-------- DATA PROVIDED

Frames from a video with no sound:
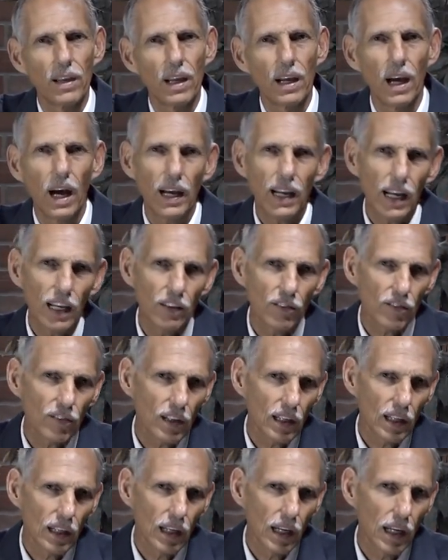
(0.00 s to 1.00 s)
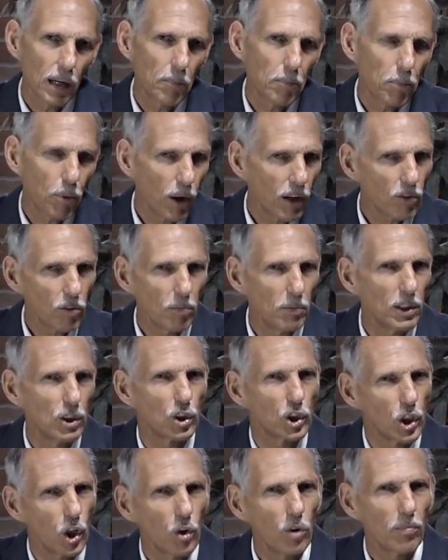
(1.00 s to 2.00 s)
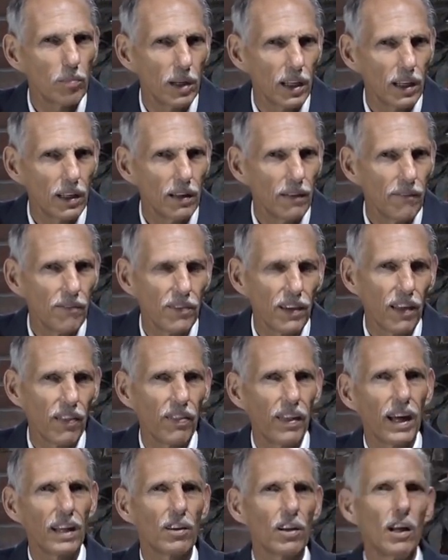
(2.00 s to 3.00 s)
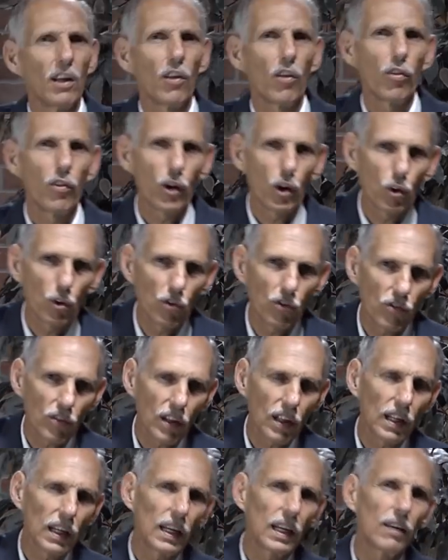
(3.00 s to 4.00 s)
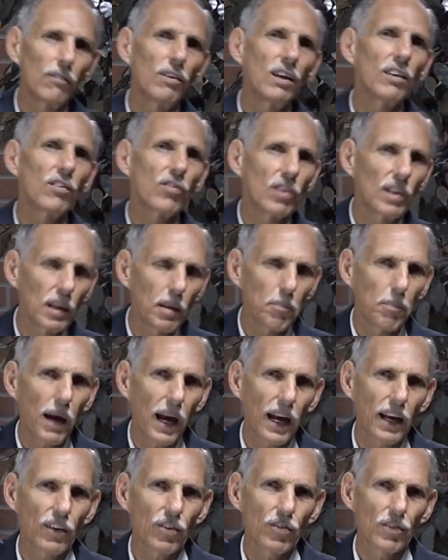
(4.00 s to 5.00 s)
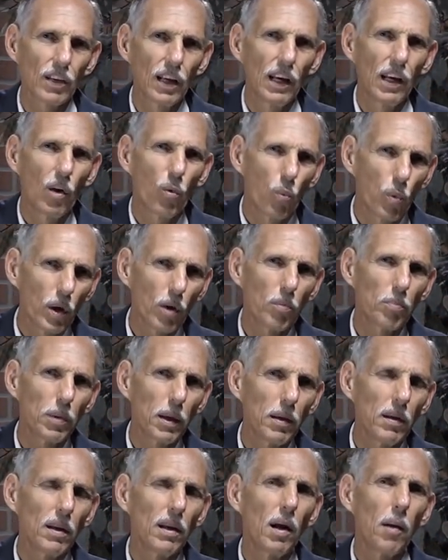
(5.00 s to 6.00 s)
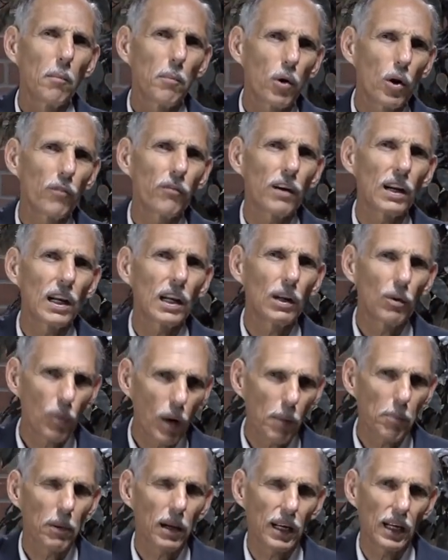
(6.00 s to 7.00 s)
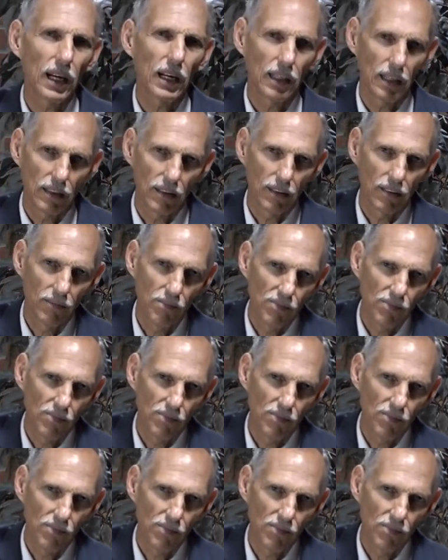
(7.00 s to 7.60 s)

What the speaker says: God has impressed me, shown me, that those events in the past will be perfectly replicated,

----------------

| REQUIRED ACTION |
The answer is a faithful copy of the records above, with the pictures removed.

| TASK RESPONSE |
Frames from a video with no sound:
(0.00 s to 1.00 s)
(1.00 s to 2.00 s)
(2.00 s to 3.00 s)
(3.00 s to 4.00 s)
(4.00 s to 5.00 s)
(5.00 s to 6.00 s)
(6.00 s to 7.00 s)
(7.00 s to 7.60 s)

What the speaker says: God has impressed me, shown me, that those events in the past will be perfectly replicated,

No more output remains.